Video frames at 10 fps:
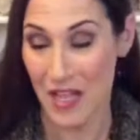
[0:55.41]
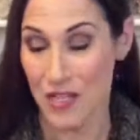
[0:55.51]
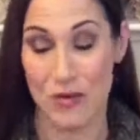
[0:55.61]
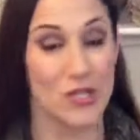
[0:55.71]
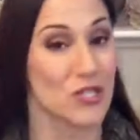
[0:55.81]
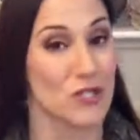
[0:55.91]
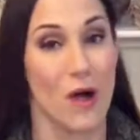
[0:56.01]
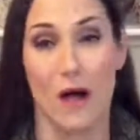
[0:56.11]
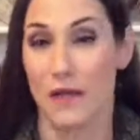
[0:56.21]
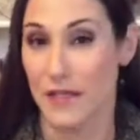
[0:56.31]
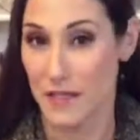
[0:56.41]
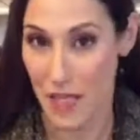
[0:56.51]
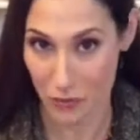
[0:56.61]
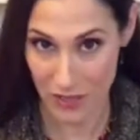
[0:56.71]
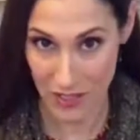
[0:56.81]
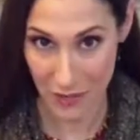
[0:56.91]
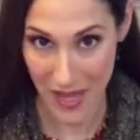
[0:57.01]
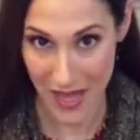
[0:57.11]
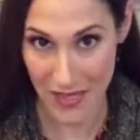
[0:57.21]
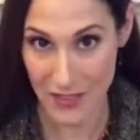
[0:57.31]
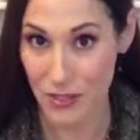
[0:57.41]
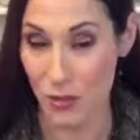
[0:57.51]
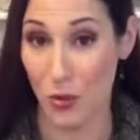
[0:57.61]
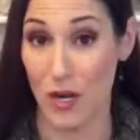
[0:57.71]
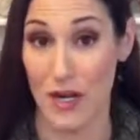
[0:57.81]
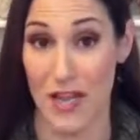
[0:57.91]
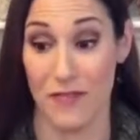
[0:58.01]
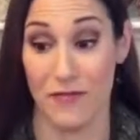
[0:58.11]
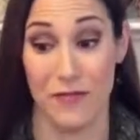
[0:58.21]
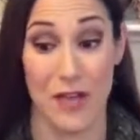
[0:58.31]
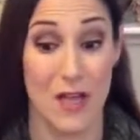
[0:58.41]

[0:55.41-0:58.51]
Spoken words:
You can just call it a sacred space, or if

...

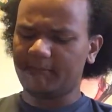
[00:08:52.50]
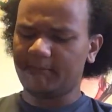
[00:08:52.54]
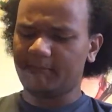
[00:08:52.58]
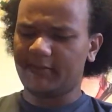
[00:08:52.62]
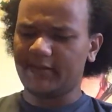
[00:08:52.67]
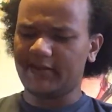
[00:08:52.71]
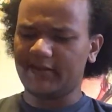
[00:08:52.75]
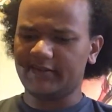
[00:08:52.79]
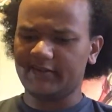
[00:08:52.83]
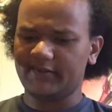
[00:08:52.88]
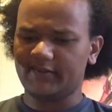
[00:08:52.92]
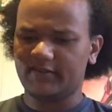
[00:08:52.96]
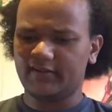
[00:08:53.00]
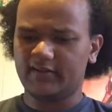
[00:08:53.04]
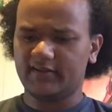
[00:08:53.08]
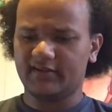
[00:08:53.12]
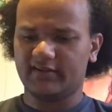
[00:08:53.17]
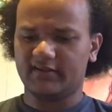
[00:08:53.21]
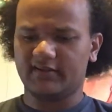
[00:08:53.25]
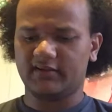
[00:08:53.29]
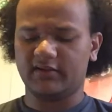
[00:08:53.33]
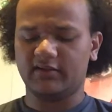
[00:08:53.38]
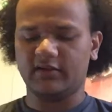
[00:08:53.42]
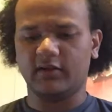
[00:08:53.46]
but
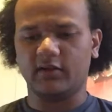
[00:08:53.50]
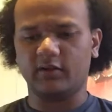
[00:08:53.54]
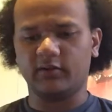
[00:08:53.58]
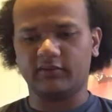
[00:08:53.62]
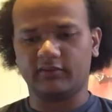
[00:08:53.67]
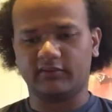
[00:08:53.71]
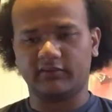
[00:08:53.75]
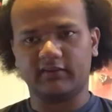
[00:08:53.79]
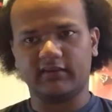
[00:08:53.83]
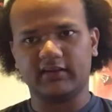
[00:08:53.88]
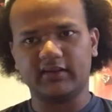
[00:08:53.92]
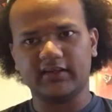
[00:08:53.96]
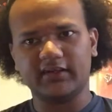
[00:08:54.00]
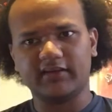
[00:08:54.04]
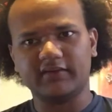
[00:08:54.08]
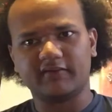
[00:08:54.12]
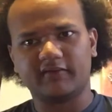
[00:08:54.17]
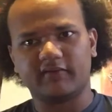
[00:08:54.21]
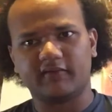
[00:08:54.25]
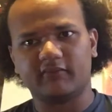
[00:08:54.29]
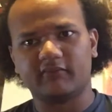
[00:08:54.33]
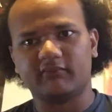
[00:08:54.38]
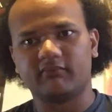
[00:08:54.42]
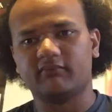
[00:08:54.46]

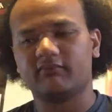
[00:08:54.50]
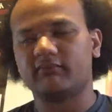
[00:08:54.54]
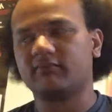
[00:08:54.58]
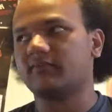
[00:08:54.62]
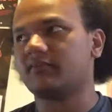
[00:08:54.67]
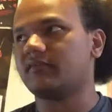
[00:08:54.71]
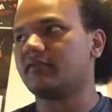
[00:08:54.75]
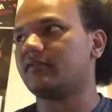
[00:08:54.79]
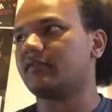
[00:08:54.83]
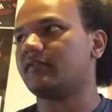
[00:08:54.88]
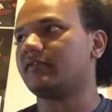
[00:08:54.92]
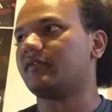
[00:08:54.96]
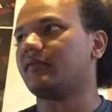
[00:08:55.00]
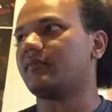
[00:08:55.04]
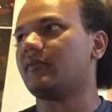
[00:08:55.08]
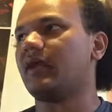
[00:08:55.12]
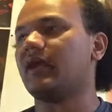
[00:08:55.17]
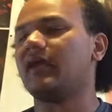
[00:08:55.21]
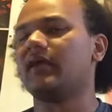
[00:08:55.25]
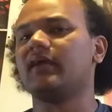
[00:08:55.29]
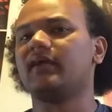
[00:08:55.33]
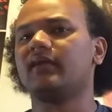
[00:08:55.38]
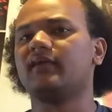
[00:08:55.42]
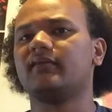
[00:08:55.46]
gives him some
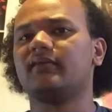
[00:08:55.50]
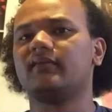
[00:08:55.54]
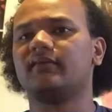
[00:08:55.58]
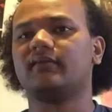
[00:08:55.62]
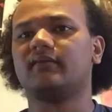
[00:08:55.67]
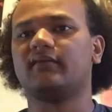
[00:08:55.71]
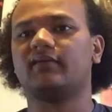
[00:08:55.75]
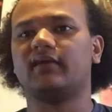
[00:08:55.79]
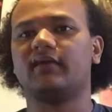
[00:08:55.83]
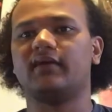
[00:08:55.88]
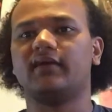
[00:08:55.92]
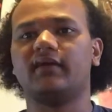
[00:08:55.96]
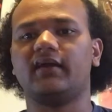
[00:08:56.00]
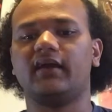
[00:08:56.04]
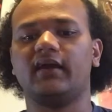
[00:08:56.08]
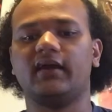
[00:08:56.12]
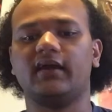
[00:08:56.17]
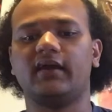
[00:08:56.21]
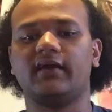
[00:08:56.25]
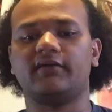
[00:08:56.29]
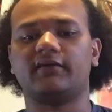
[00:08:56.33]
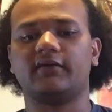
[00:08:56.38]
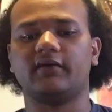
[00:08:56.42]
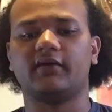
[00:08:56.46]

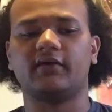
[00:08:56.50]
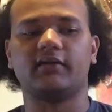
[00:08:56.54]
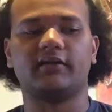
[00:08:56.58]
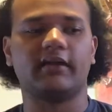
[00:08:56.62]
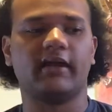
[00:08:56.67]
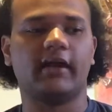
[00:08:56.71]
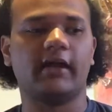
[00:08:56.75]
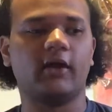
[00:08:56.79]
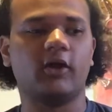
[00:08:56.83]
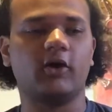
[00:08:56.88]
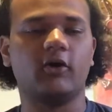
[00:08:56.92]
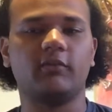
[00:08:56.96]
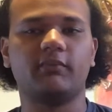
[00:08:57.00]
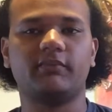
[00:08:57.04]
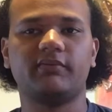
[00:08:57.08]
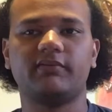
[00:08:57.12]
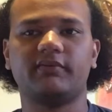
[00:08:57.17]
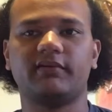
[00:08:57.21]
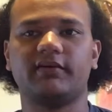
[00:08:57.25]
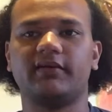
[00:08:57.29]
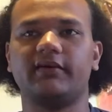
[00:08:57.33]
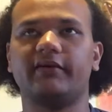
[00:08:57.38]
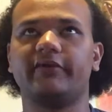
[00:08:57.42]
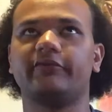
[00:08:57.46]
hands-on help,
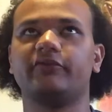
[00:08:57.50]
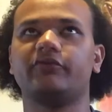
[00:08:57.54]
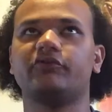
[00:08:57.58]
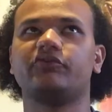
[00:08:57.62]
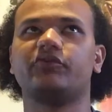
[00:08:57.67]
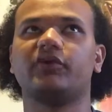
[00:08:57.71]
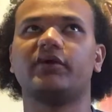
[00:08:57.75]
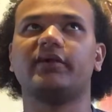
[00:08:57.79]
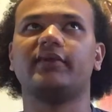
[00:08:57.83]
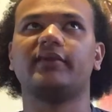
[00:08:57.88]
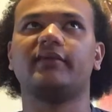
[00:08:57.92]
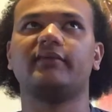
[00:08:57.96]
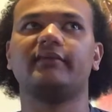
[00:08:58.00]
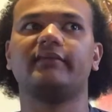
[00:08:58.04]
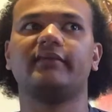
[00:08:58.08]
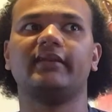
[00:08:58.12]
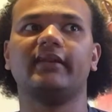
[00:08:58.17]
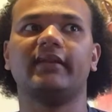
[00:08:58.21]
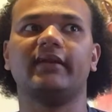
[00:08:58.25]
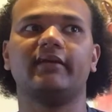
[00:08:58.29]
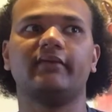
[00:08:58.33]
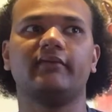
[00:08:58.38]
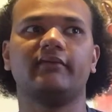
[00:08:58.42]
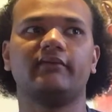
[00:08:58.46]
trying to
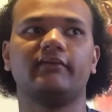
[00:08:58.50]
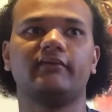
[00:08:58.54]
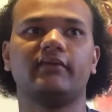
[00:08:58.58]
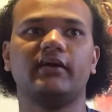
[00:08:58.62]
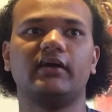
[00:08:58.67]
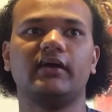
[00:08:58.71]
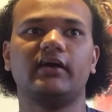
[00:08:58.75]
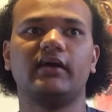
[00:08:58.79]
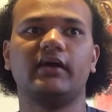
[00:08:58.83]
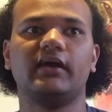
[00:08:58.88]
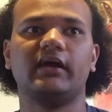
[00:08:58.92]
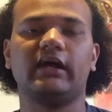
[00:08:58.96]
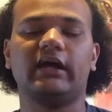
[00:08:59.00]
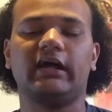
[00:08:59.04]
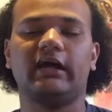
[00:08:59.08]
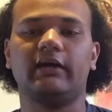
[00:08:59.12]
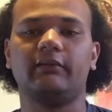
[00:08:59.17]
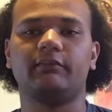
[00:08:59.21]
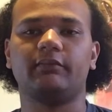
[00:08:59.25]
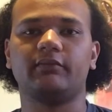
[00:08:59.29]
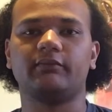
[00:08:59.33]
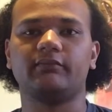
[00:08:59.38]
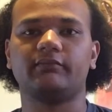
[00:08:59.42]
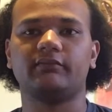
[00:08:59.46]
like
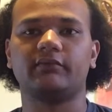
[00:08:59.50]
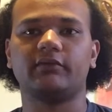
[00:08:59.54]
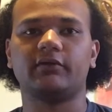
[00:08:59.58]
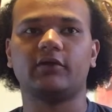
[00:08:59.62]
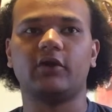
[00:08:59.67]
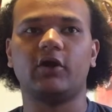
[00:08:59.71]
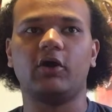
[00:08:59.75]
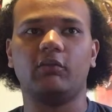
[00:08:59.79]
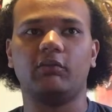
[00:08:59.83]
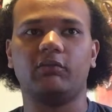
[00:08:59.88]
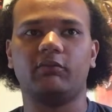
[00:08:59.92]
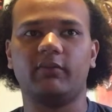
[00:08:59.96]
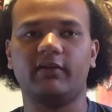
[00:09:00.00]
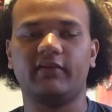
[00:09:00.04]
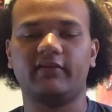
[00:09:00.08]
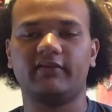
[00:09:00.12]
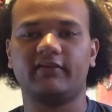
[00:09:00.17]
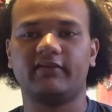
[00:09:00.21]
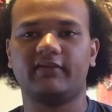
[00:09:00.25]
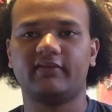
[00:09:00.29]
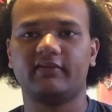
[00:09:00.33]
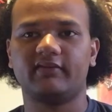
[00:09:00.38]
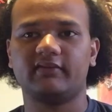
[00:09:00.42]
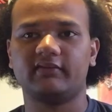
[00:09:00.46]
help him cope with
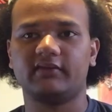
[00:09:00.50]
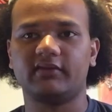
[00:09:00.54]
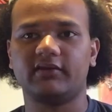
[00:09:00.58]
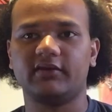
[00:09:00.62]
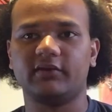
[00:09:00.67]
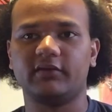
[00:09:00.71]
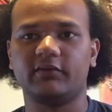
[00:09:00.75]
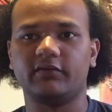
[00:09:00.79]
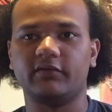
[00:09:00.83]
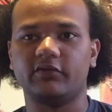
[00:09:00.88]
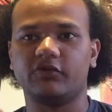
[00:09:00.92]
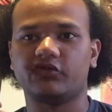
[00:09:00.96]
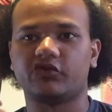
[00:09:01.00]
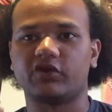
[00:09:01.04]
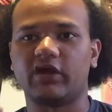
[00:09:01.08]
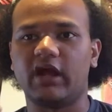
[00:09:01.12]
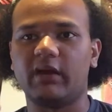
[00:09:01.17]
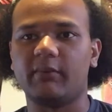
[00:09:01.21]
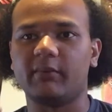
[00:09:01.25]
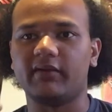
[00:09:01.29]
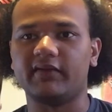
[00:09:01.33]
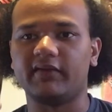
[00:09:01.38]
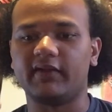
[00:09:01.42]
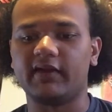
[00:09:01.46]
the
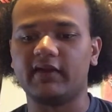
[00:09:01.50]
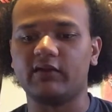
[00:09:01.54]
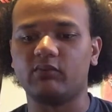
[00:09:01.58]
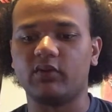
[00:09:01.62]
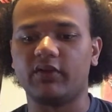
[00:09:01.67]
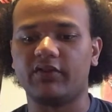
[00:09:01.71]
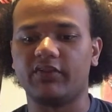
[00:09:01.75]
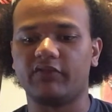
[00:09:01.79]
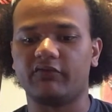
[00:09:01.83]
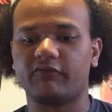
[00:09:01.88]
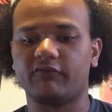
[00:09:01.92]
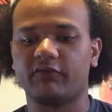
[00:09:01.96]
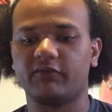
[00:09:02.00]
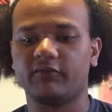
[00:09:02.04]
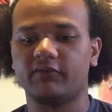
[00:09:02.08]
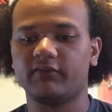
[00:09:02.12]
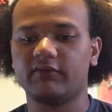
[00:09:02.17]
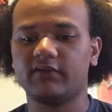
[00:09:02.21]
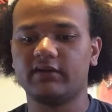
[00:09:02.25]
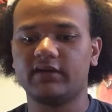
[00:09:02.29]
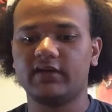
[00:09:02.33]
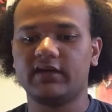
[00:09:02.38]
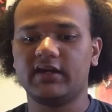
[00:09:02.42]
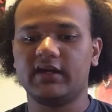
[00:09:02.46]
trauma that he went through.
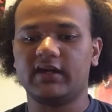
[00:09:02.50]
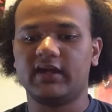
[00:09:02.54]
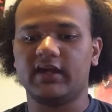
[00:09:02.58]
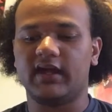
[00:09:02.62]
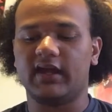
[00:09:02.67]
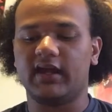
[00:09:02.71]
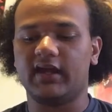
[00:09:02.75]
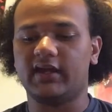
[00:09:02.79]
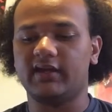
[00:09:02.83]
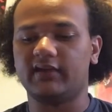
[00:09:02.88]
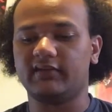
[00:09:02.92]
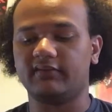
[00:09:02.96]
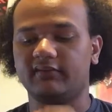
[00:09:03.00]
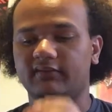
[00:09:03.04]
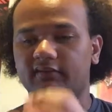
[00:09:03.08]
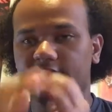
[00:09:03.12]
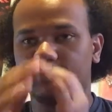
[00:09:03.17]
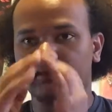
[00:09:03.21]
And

* * *

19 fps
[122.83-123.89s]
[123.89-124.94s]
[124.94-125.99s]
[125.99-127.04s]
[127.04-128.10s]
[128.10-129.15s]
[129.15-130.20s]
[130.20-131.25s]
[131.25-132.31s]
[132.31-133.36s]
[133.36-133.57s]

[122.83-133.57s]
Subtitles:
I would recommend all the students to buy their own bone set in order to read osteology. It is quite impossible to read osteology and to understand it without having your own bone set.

Exercise goal – Pictures are to be left out. Write out only the lines above starting at the one with "[00:08:55.58]" and ending at the one with "[00:08:57.92]", both lines included, exactly.

Result for this exercise –
[00:08:55.58]
[00:08:55.62]
[00:08:55.67]
[00:08:55.71]
[00:08:55.75]
[00:08:55.79]
[00:08:55.83]
[00:08:55.88]
[00:08:55.92]
[00:08:55.96]
[00:08:56.00]
[00:08:56.04]
[00:08:56.08]
[00:08:56.12]
[00:08:56.17]
[00:08:56.21]
[00:08:56.25]
[00:08:56.29]
[00:08:56.33]
[00:08:56.38]
[00:08:56.42]
[00:08:56.46]

[00:08:56.50]
[00:08:56.54]
[00:08:56.58]
[00:08:56.62]
[00:08:56.67]
[00:08:56.71]
[00:08:56.75]
[00:08:56.79]
[00:08:56.83]
[00:08:56.88]
[00:08:56.92]
[00:08:56.96]
[00:08:57.00]
[00:08:57.04]
[00:08:57.08]
[00:08:57.12]
[00:08:57.17]
[00:08:57.21]
[00:08:57.25]
[00:08:57.29]
[00:08:57.33]
[00:08:57.38]
[00:08:57.42]
[00:08:57.46]
hands-on help,
[00:08:57.50]
[00:08:57.54]
[00:08:57.58]
[00:08:57.62]
[00:08:57.67]
[00:08:57.71]
[00:08:57.75]
[00:08:57.79]
[00:08:57.83]
[00:08:57.88]
[00:08:57.92]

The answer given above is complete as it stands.